L'autrice mêle astucieusement à ce cadre lycéen connu des thèmes contemporains comme le harcèlement scolaire, le harcèlement sexuel, le deuil, les tendances suicidaires... Cela donne un récit dont on sent très vite la puissance cachée. le mal être des héros affleure dès le début, il leur est arrivé quelque chose pour qu'ils soient comme ça et on veut savoir quoi. Ils semblent se faire du bien l'un l'autre et on veut voir ça se concrétiser. Ils sont comme l'huile et le feu et pourtant s'entendent à merveille, on veut voir ça et plus encore.

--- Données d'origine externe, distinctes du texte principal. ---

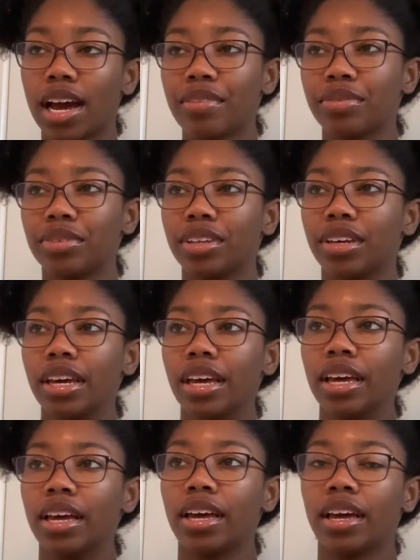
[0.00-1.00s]
I haven't really
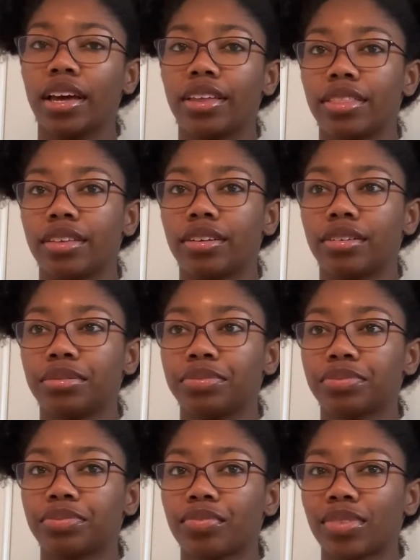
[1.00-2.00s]
had the
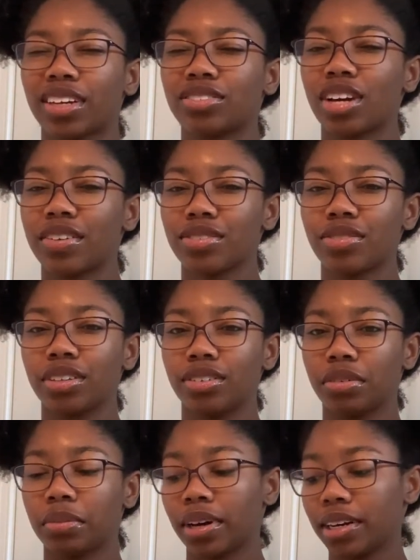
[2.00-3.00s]
drive to really
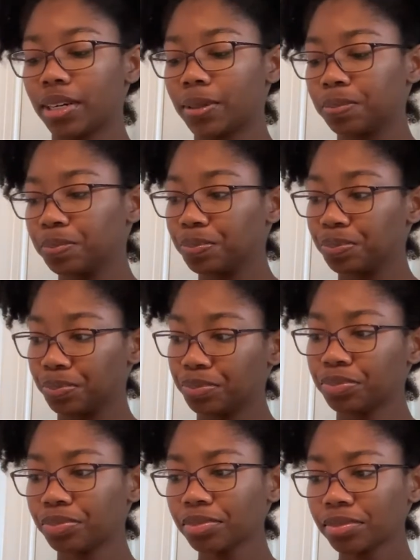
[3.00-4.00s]
do my hair.
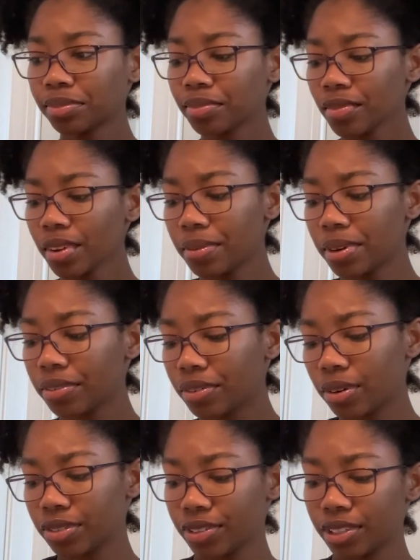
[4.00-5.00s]
And of
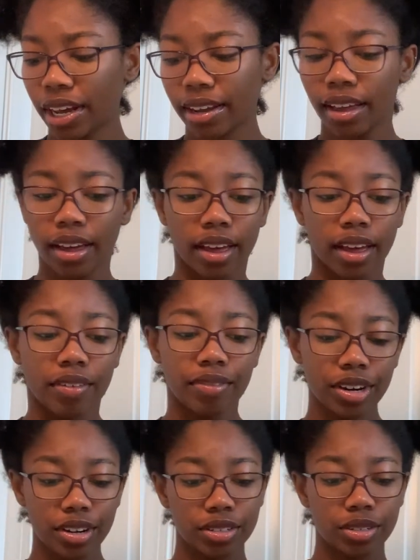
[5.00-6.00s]
course for like
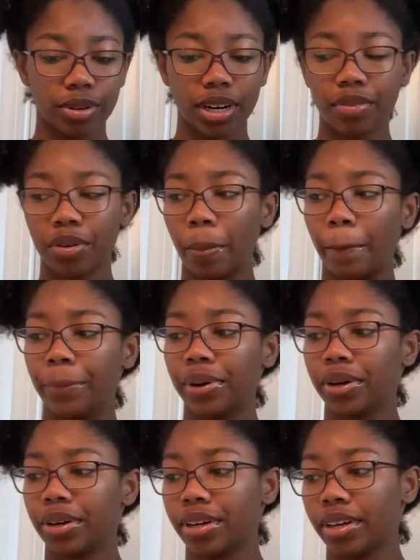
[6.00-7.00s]
videos or whatever, but
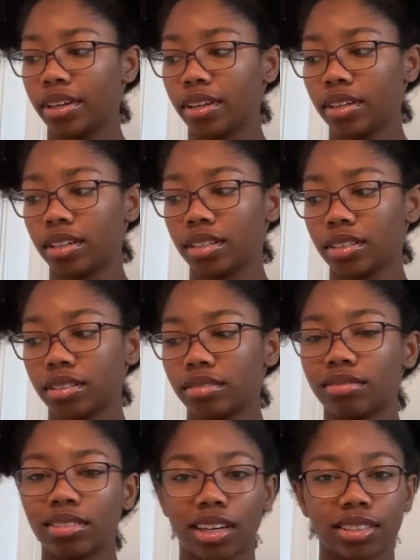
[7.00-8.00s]

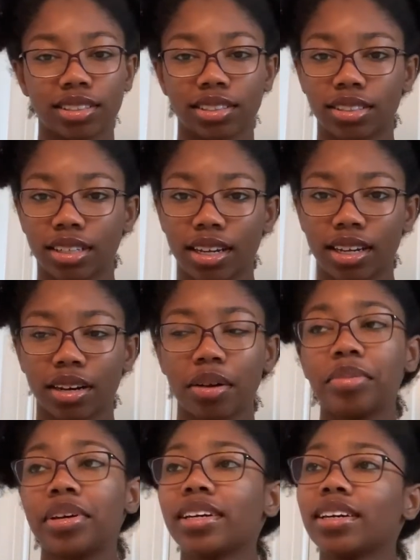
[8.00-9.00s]
not just like, oh
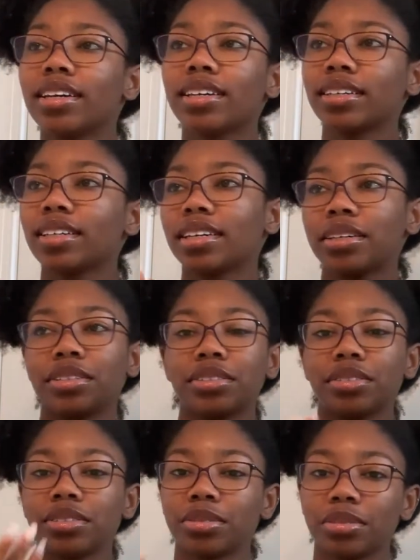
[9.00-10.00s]
my God, I
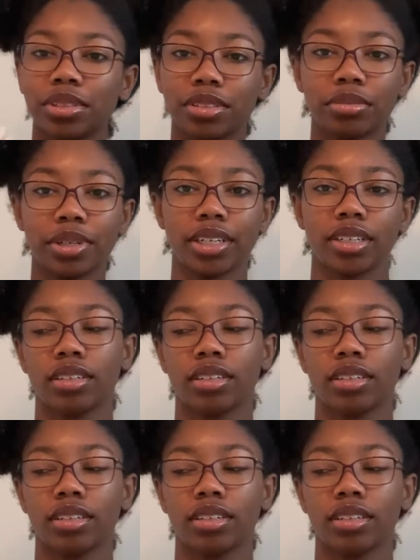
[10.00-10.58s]
just want to do my hair.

Les dessins si particuliers de l'autrice sont un mélange de ceux des shojos des années 90 et de sa propre patte assez sobre et claire. le résultat est souvent très doux et presque sensuel même lors de certaines scène. Il concrétise superbement ces sentiments naissants chez les héros par un jeu de regard, une science du cadrage très poétiques ou tout reste pur malgré la violence de certaines scènes et/ou propos. L'art et la vitesse sont au coeur de l'histoire grâce aux passions des deux héros et cela se retrouve dans son trait. Tout comme le mal être des héros est bien présent dans le dessin froid quasi analytique de l'autrice qui semble décrypter la folie sous-jacente de certains personnages. Ça met mal à l'aise et c'est voulu mais c'est réaliste. L'autrice porte ainsi à son paroxysme les sentiments des héros pour une histoire poignante qui subjugue.

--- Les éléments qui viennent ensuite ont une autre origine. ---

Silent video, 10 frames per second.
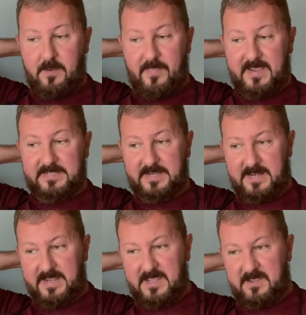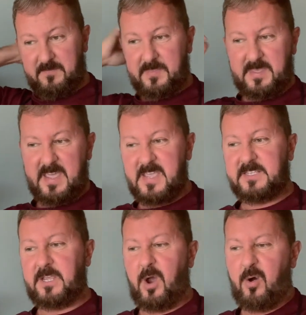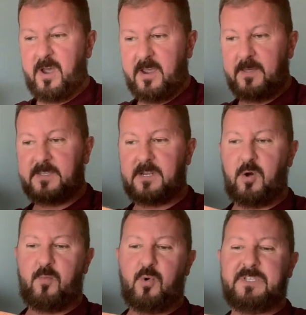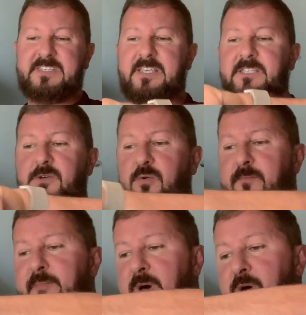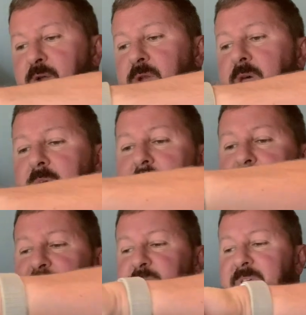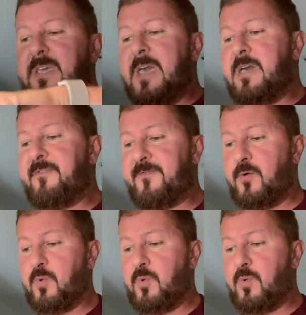basically the heat's higher, there's a lot more sizzle and burn. Just be careful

Le ton est donc à la fois mélancolique, un peu triste et poétique, parfois dur mais à d'autre moment très doux et pur.
Fuyumi Soryo n'oublie pas l'humour dans sa série, celui-ci est présent en belle quantité grâce à Rei et son meilleur ami qui sont de sacrés phénomènes. Rei ne se laisse pas abattre par ce qu'il a vécu et choisi de vivre sa vie pleinement aussi bien dans le malaise que dans l'euphorie. Cela a un petit côté Hartley coeur à vif dans son portrait de la vie au lycée que j'ai beaucoup aimé vu que c'était l'une de mes séries phare ado.

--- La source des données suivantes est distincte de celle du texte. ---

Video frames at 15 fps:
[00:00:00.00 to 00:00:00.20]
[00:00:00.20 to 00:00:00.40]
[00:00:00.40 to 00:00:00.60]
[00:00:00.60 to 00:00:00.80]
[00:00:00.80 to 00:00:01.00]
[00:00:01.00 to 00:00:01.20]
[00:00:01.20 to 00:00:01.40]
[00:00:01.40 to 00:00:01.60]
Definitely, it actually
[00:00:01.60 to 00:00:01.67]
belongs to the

Ainsi, même si je peine un peu à le retranscrire, la relecture de ce premier tome fut un gros coup de coeur. J'ai tout aimé, le ton, l'ambiance, les dessins, les thèmes et surtout les personnages qui me touchent en plein coeur. Ce premier tome est celui d'une rencontre, une rencontre qui peut sembler anodine, mais qui va changer la trajectoire de deux êtres qui vont mal. Cela ne va sûrement pas se faire sans heurt, cela va même faire mal, mais on a espoir que ce soit pour un futur lumineux pour chacun.